You should do. In the current battle for Abbey National, it is once more Brandes (holding some 8 per cent of shares) that is the power broker (joined by Fidelity and Franklin Resources). Indeed, the list of Brandes' stakes in UK plc is mighty impressive. They own 7 per cent of both British Aerospace and J Sainsbury, 9 per cent of ICI, 12 per cent of Corus (the old British Steel), 8 per cent of Royal & SunAlliance, 7 per cent of British Energy, etc etc. They are just one of our new American owners.

How has this happened? In part, it is of course, simply a reflection of the American financial colossus: the scale of the US capital stock is such that relatively small diversifications overseas mean chunky stakes in non-US companies. Many of these cases also result from the fashion for "value investing".

More importantly, it reflects the success US fund managers have had in persuading UK pension funds to sack their local managers and appoint them. The Americans have basically entered this market and either bought the local players or ripped their heads off. Looking down the list of the largest active fund managers for UK pension funds, one quickly spots Merrill Lynch (2), Capital (5), State Street (6), Fidelity (7). Throw in a chunk of Deutsche (1) and UBS (4), where I am told decisions are made more and more in New York, and you pretty much have "full house" in the top 10.

At my bigwigs dinner, the line then was "what did it matter if Americans owned UK plc, anyway?" I find this attitude incredible. Of course it matters. US investors are not afraid to use their muscle. Apart from the Abbey and M&S bids, consider their role in Britain's boardrooms. Sometimes they put in whole teams, like at Colt Telecom, where Fidelity owns 30 per cent of the company and picked the chief executive and chairman.

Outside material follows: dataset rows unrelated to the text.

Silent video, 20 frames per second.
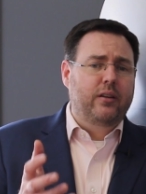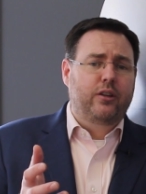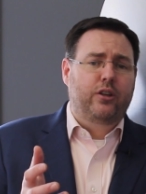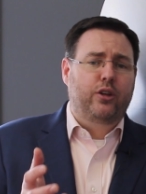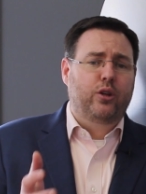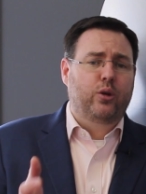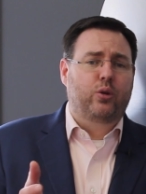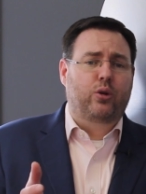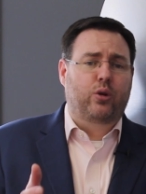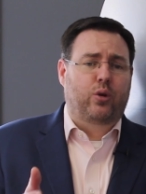
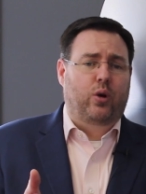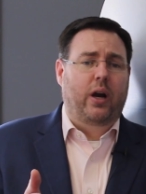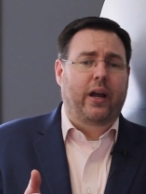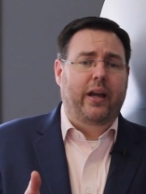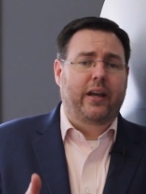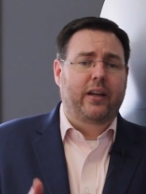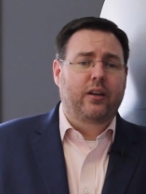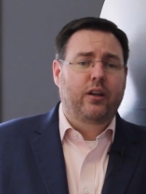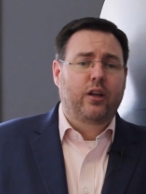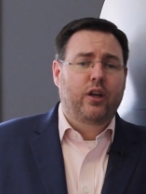
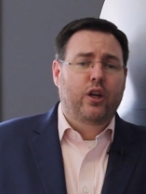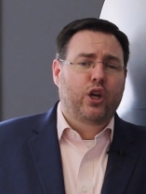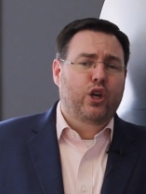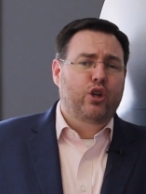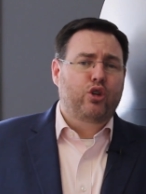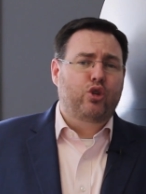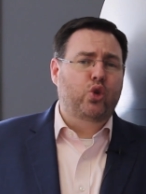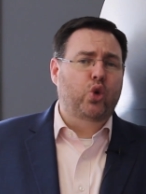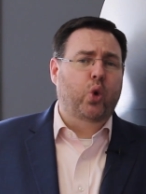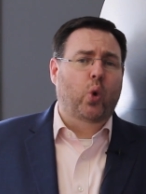Ukraine,
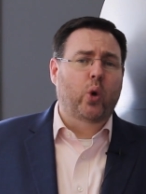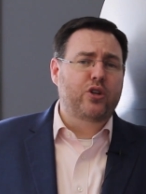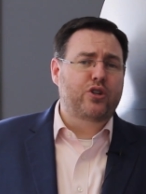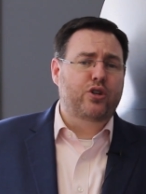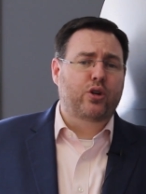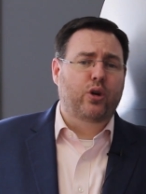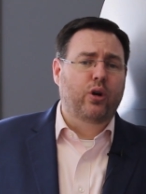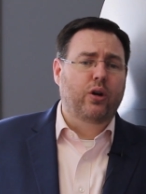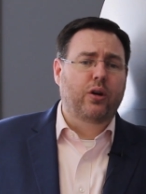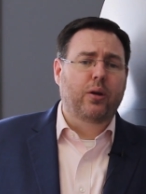
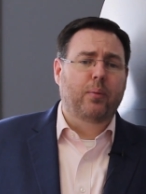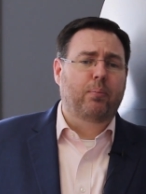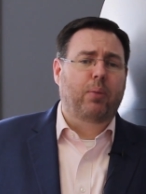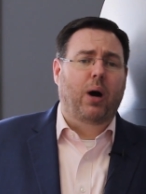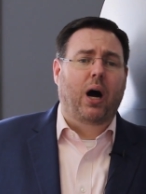tortured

The ousting of The Daily Telegraph's ultimate chief, Lord Black, was at the instigation of New York's Tweedy Browne. Fidelity thrust the knife into Michael Green's back at Carlton to form ITV, while the removal of Piers Morgan as editor of the Daily Mirror reportedly followed discussions with big holders Capital, Fidelity and Tweedy Browne. Tweedy who? You might well ask. Mr Morgan's case is of added interest. Tweedy Browne spoke of its concern that the paper's anti-US stance on the Iraq war was affecting the company's reputation. This has dangerous political overtones.

Equally, are some of the American corporate model's failures being imported here, as US shareholders recreate their climate of short-termism with large rewards for the top few, cost-cutting to the bone and everything driven for the next quarter's earnings?

Many of those bigwigs sitting round that table have themselves felt some American steel beside the backbone. I wonder if they begin to see now why who owns Britain matters?